■ Instructions to follow: Only the pictures are to be left out; write out the rest of the data exactly.

Segment Start: Provided entries

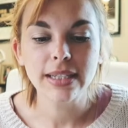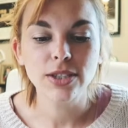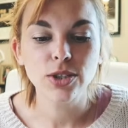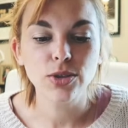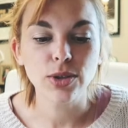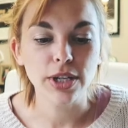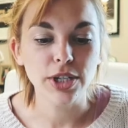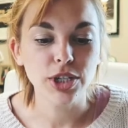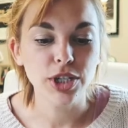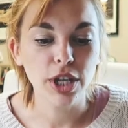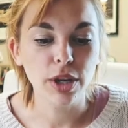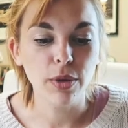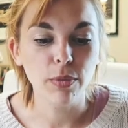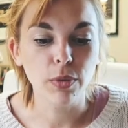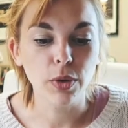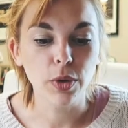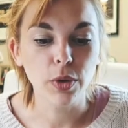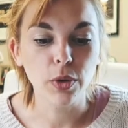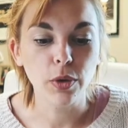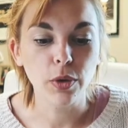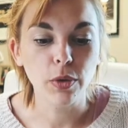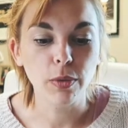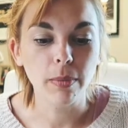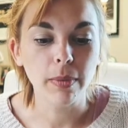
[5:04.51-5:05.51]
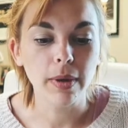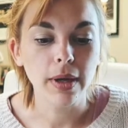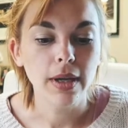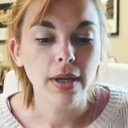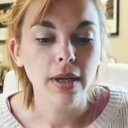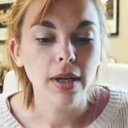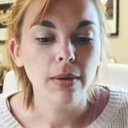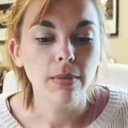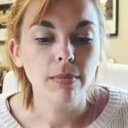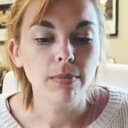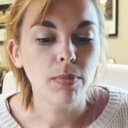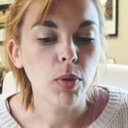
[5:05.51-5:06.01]
stretching room
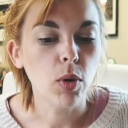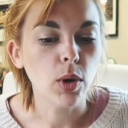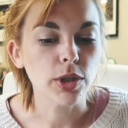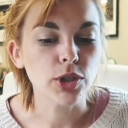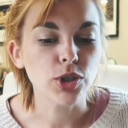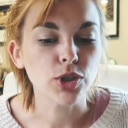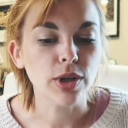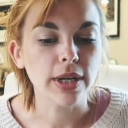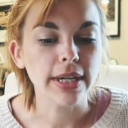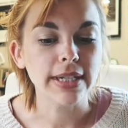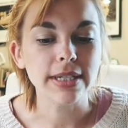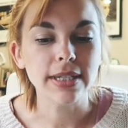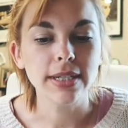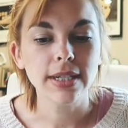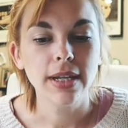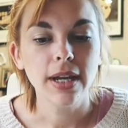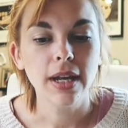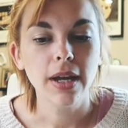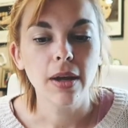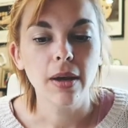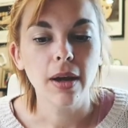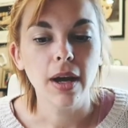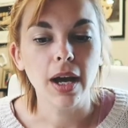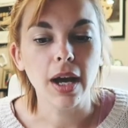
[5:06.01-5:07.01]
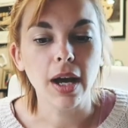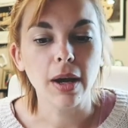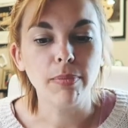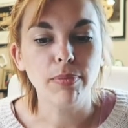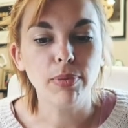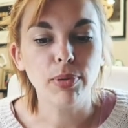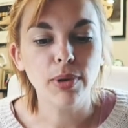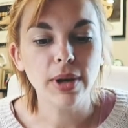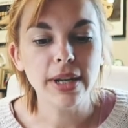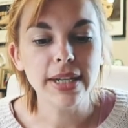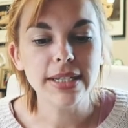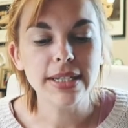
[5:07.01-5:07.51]
portrait
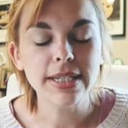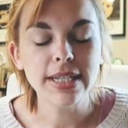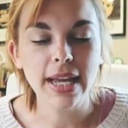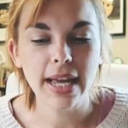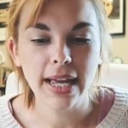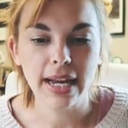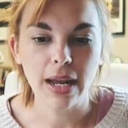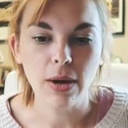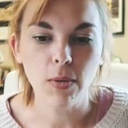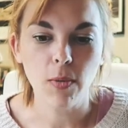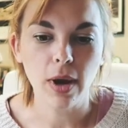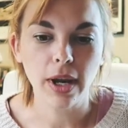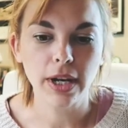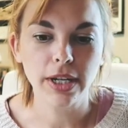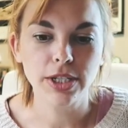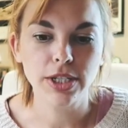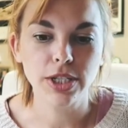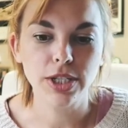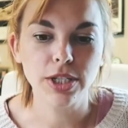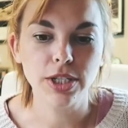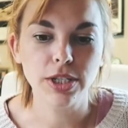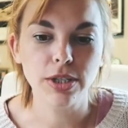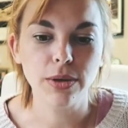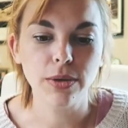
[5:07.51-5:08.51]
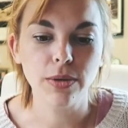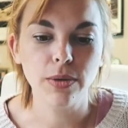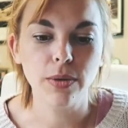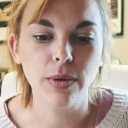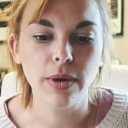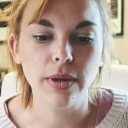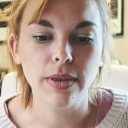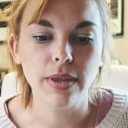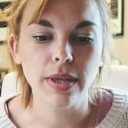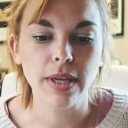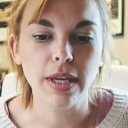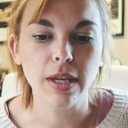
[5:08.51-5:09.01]
print, and I wanted to do
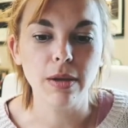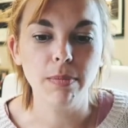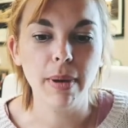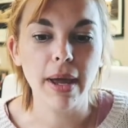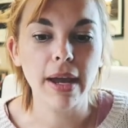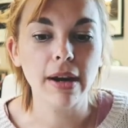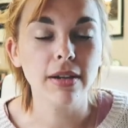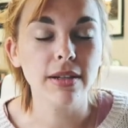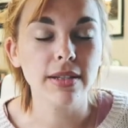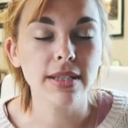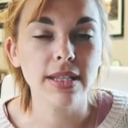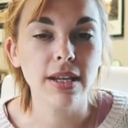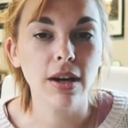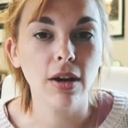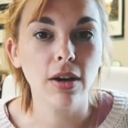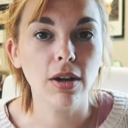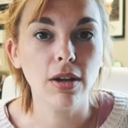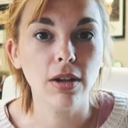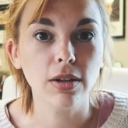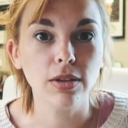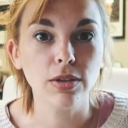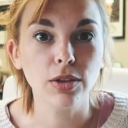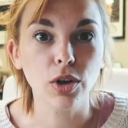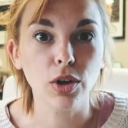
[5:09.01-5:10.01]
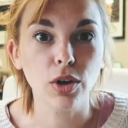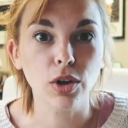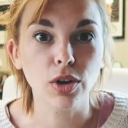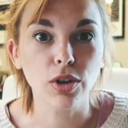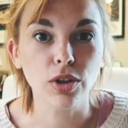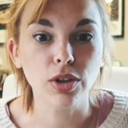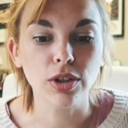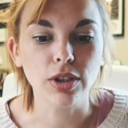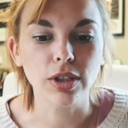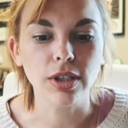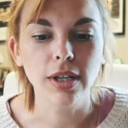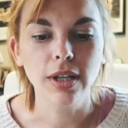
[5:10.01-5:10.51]
the parasol
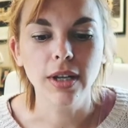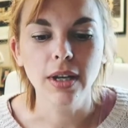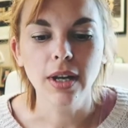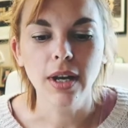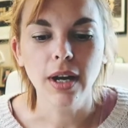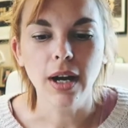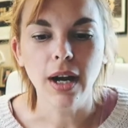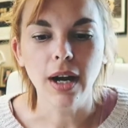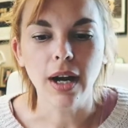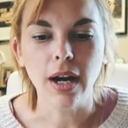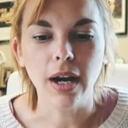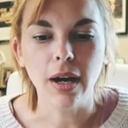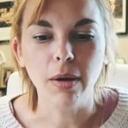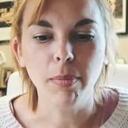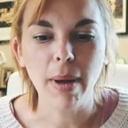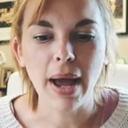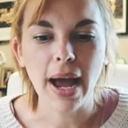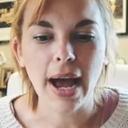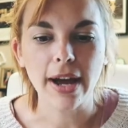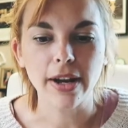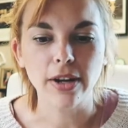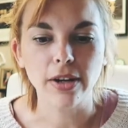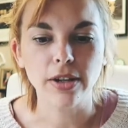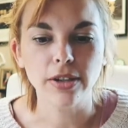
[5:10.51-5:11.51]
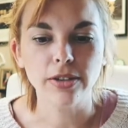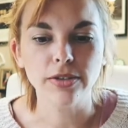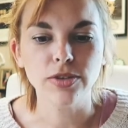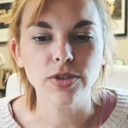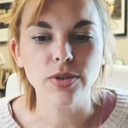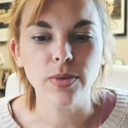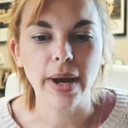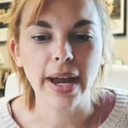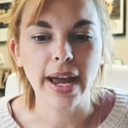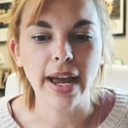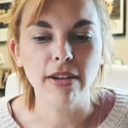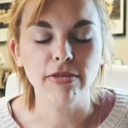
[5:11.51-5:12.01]
girl pattern.
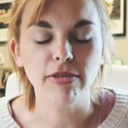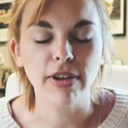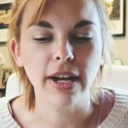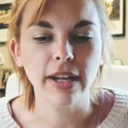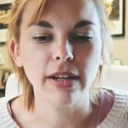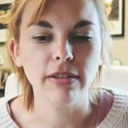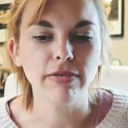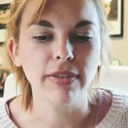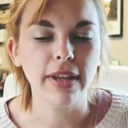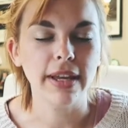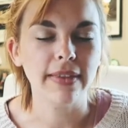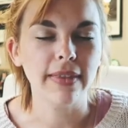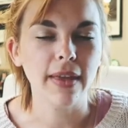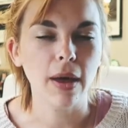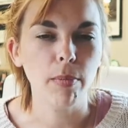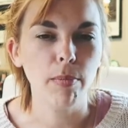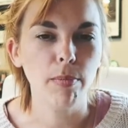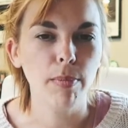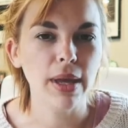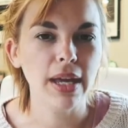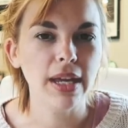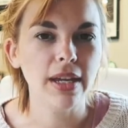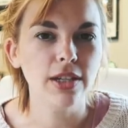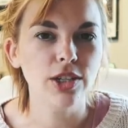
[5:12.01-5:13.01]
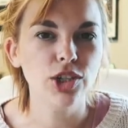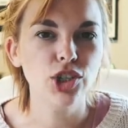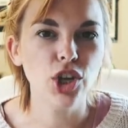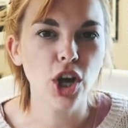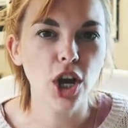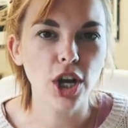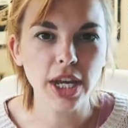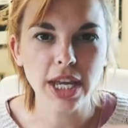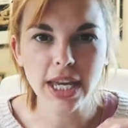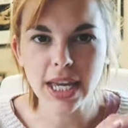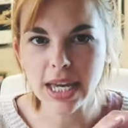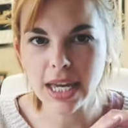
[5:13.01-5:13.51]
So I have kind of like that big
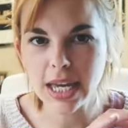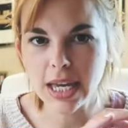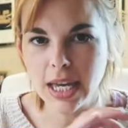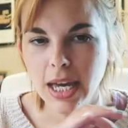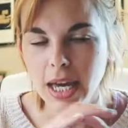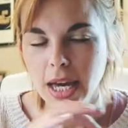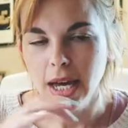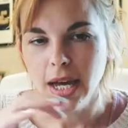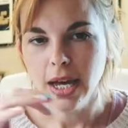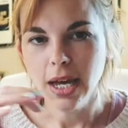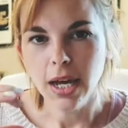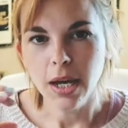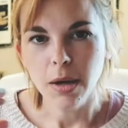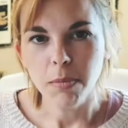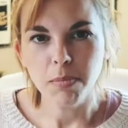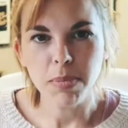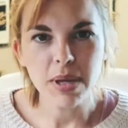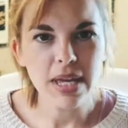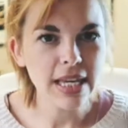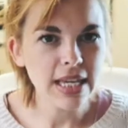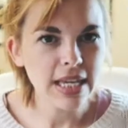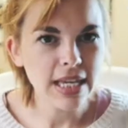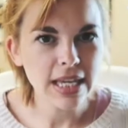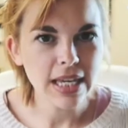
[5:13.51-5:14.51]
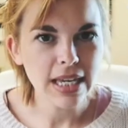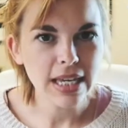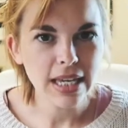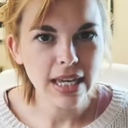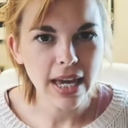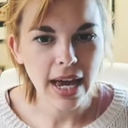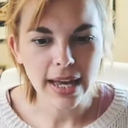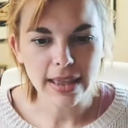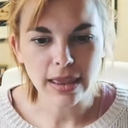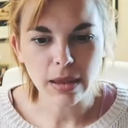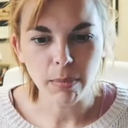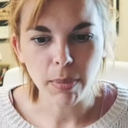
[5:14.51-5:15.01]
chunky pinky
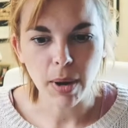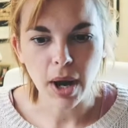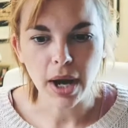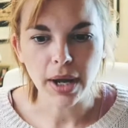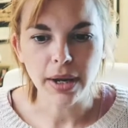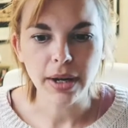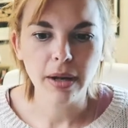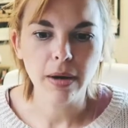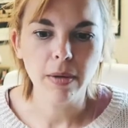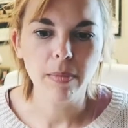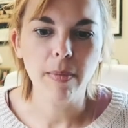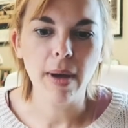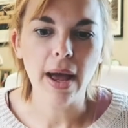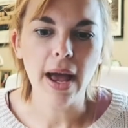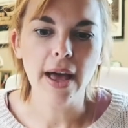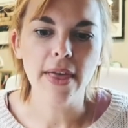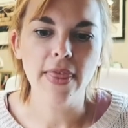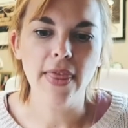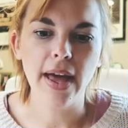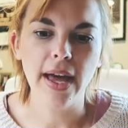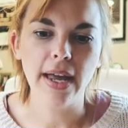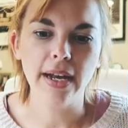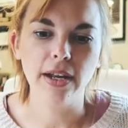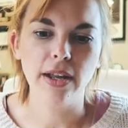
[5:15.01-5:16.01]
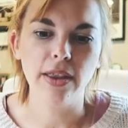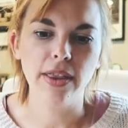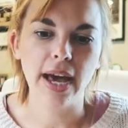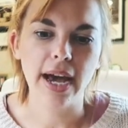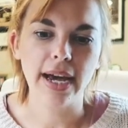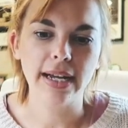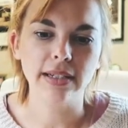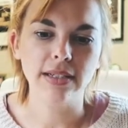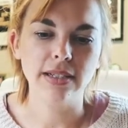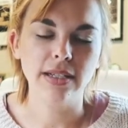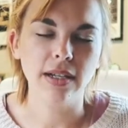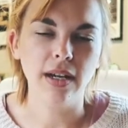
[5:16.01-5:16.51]
at the bottom, and then
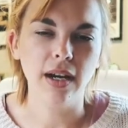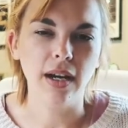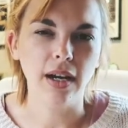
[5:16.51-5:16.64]
that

Segment End: Provided entries

■ Solution below:
[5:04.51-5:05.51]
[5:05.51-5:06.01]
stretching room
[5:06.01-5:07.01]
[5:07.01-5:07.51]
portrait
[5:07.51-5:08.51]
[5:08.51-5:09.01]
print, and I wanted to do
[5:09.01-5:10.01]
[5:10.01-5:10.51]
the parasol
[5:10.51-5:11.51]
[5:11.51-5:12.01]
girl pattern.
[5:12.01-5:13.01]
[5:13.01-5:13.51]
So I have kind of like that big
[5:13.51-5:14.51]
[5:14.51-5:15.01]
chunky pinky
[5:15.01-5:16.01]
[5:16.01-5:16.51]
at the bottom, and then
[5:16.51-5:16.64]
that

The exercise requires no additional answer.